В чем же дело, Софи? Не в том ли только, что с Тумановым вы уже успели разделить ложе, а со мной – еще нет? Это поправимо, и, поверьте, я вас не разочарую. Это не мое самомнение говорит, есть люди… женщины, которые могли бы вам подтвердить… Мы все-таки братья, и вкусы и обычаи у нас в чем-то схожие от природы. Особенно в тех делах, где разум почтительно умолкает… Графиня К., госпожа Н., вдова генерала М…. Жаль, что нет в живых бедняжки Лизаветы, она была бестия еще та, но об вас очень почтительно отзывалась…

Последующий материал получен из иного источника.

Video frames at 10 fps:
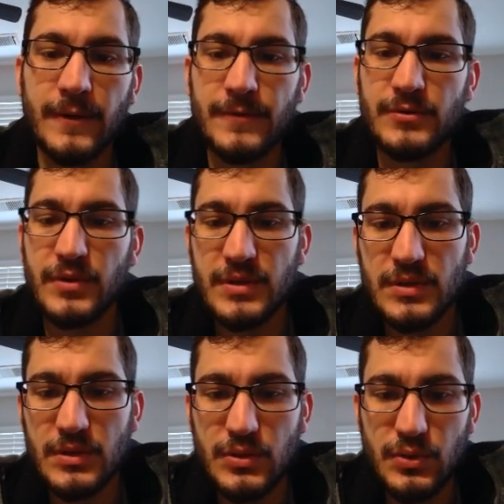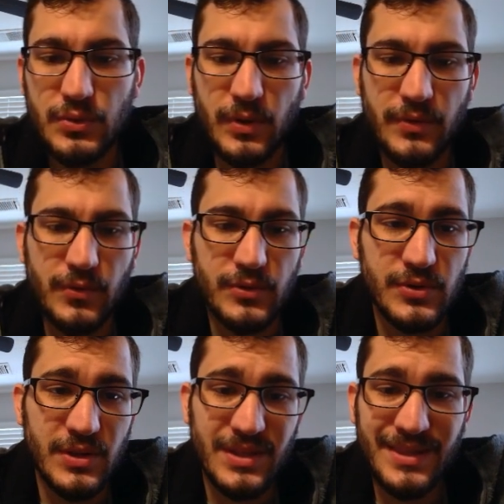So this is a 224.
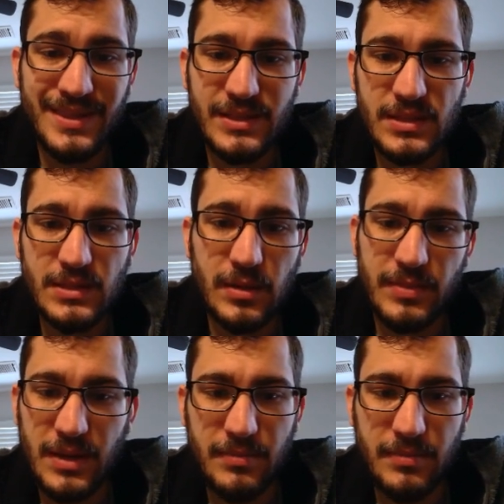So this subnet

В этот момент мне показалось, что я все поняла. Конечно, ведь Лиза служила раньше у Шталей и была любовницей Ефима. Он заставлял ее шпионить для него, а она… Возможно, дело было даже не в ее симпатиях, а в том, что Туманов предложил ей больше денег. За деньги Лиза готова была сделать все! А Ефим как-то узнал о том, что она готова разоблачить его тогда, когда он был к этому еще не готов, и… убил ее!

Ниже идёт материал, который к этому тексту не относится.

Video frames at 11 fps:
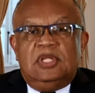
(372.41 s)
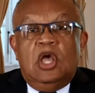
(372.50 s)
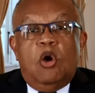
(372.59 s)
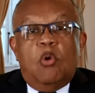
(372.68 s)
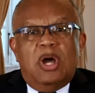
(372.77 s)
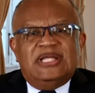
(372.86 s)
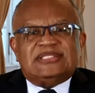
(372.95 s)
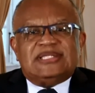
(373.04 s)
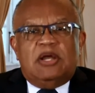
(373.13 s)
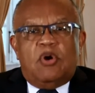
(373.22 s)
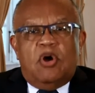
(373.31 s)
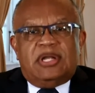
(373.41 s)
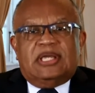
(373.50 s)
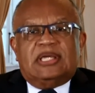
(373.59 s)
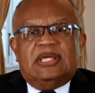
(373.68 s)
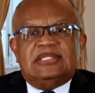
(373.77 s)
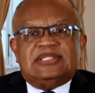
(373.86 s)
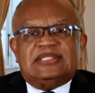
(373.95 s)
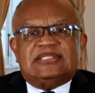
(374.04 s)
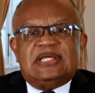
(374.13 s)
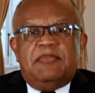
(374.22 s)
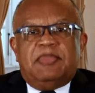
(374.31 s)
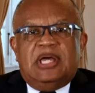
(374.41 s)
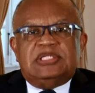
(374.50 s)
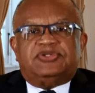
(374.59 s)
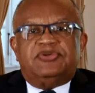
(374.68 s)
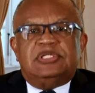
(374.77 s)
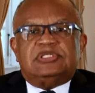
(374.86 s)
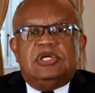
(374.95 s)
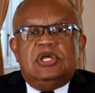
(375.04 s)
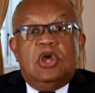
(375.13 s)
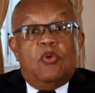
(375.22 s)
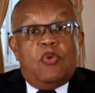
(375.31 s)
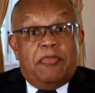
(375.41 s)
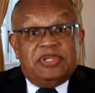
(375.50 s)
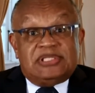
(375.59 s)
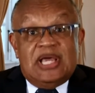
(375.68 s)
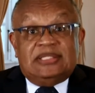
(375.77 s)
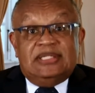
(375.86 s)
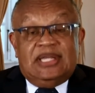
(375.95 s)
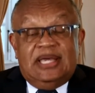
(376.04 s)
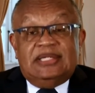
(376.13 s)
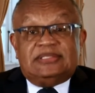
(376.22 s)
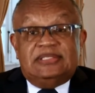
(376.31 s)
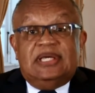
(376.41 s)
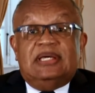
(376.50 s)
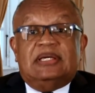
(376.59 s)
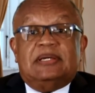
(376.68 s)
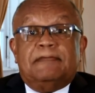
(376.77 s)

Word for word: What is ironic is that some countries represented here today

С воплем «Убийца!» я кинулась на Ефима. От неожиданности он едва успел перехватить меня, но все же получил пару царапин на физиономии. Поделом ему!
Далее он усадил меня в кресло, прижал запястья и довольно серьезно начал объяснять, что Лиза была влюблена в него, слушалась каждого его слова, и даже помыслить не могла предать его интересы. Он ее не убивал, и даже физически не мог этого сделать, так как весь вечер и ночь, когда произошло убийство, провел в английском клубе, где его видели по крайней мере человек тридцать. Следователь Кусмауль уже проверял его алиби, и я могу при желании поинтересоваться. Что же касается ситуации в принципе, то он, Ефим, в силу природного устройства и полученного им воспитания, признает лишь победы ловкости и ума, а крайнем случае нечто из театрального реквизита (в этот миг он указал подбородком на валяющуюся на полу маску). Все же, что связано с кинжалами, пистолетами и прочими кровавыми обстоятельствами, вызывает у него лишь неудовольствие и брезгливость, так как, видите ли, недостаточно для него тонко и сообразно.

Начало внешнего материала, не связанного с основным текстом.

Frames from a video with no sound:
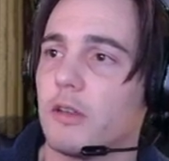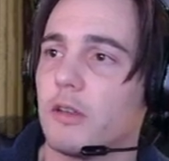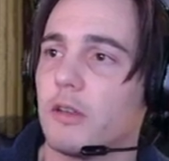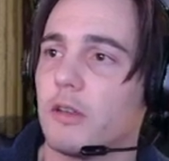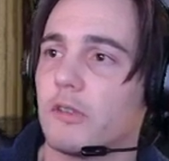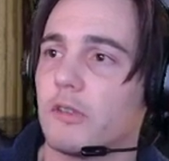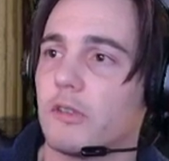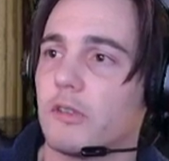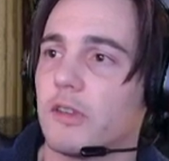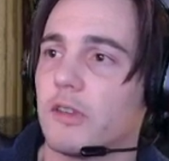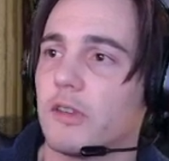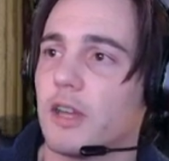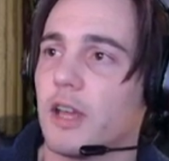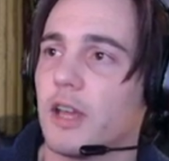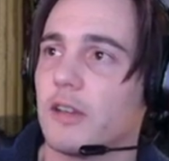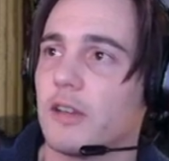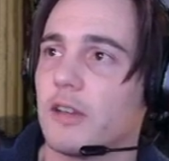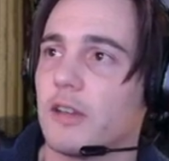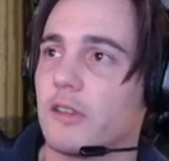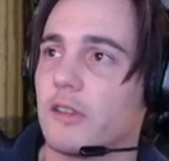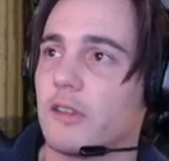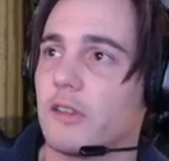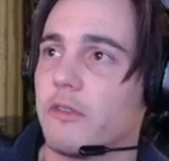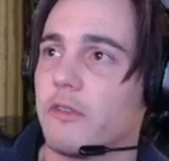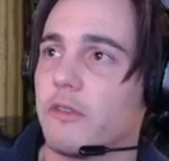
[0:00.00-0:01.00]
It'll just say not
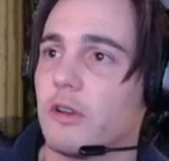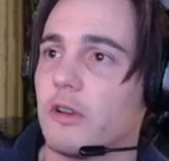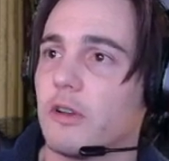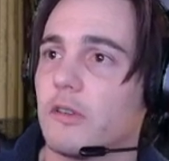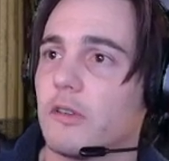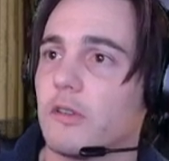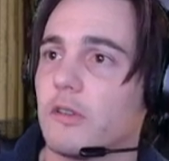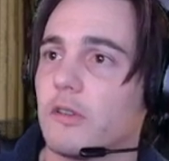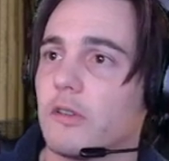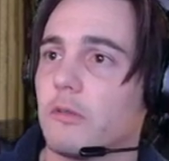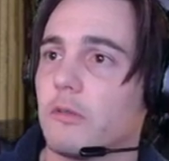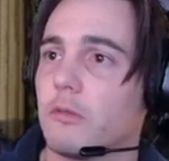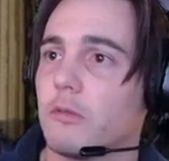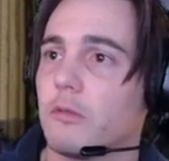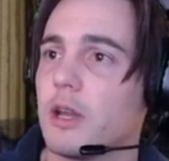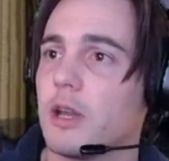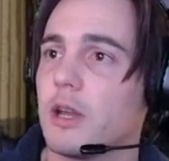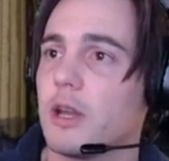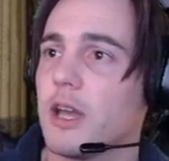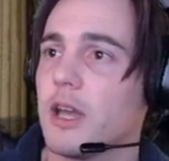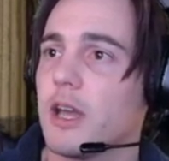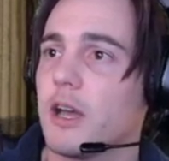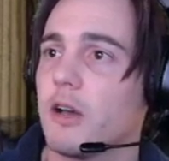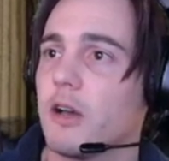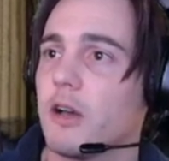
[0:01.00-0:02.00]
discovered. So right
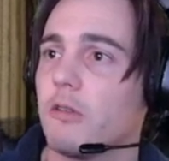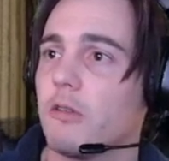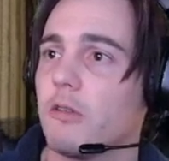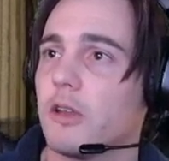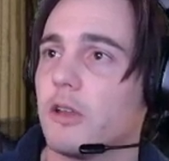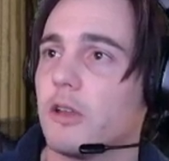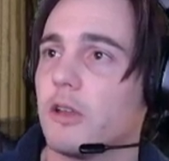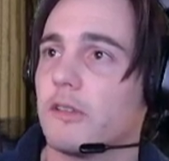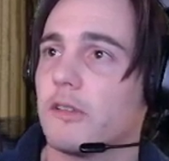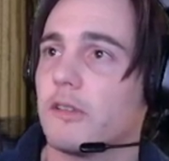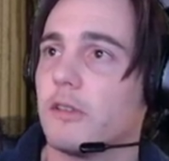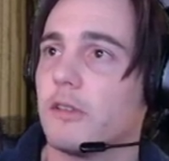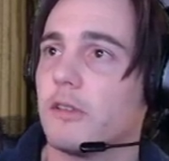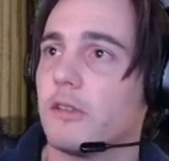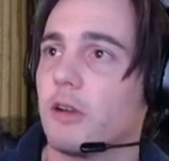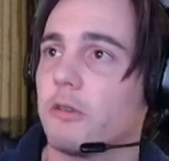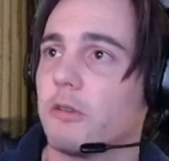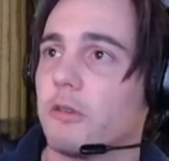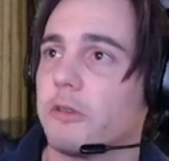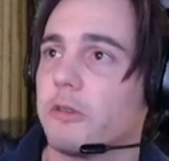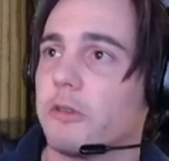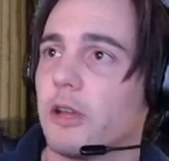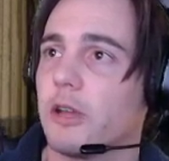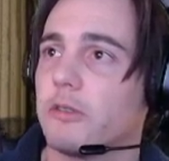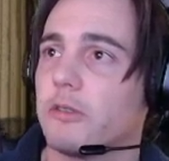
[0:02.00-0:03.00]
now, it's
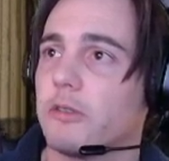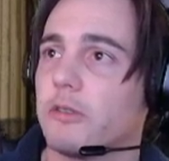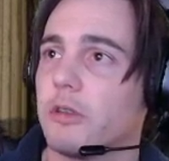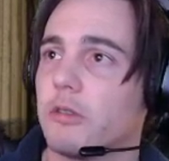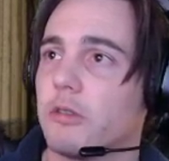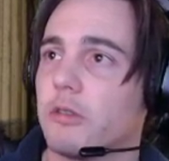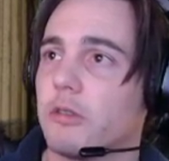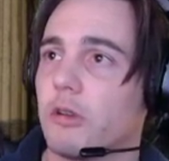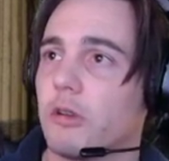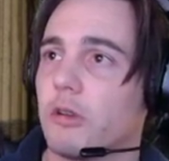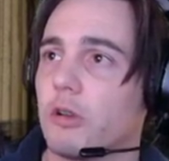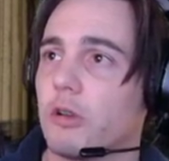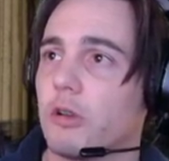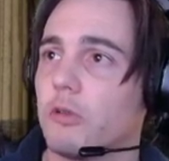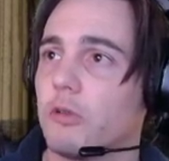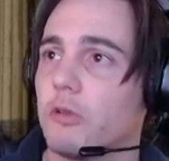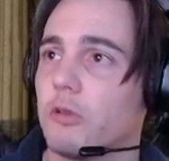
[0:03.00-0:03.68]
narrowed down to either a ghost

Некая извращенная логика в этом монологе присутствовала, и я перестала вырываться, поинтересовавшись при этом, как же в таком случае расценивать негодяев с ножом, послуживших невольной причиной моего с Тумановым знакомства.
Поморщившись, Ефим сообщил, что оборванцев наняла окончательно обеспамятевшая от ревности графиня К., да и убивать Туманова им было не велено. Только покалечить.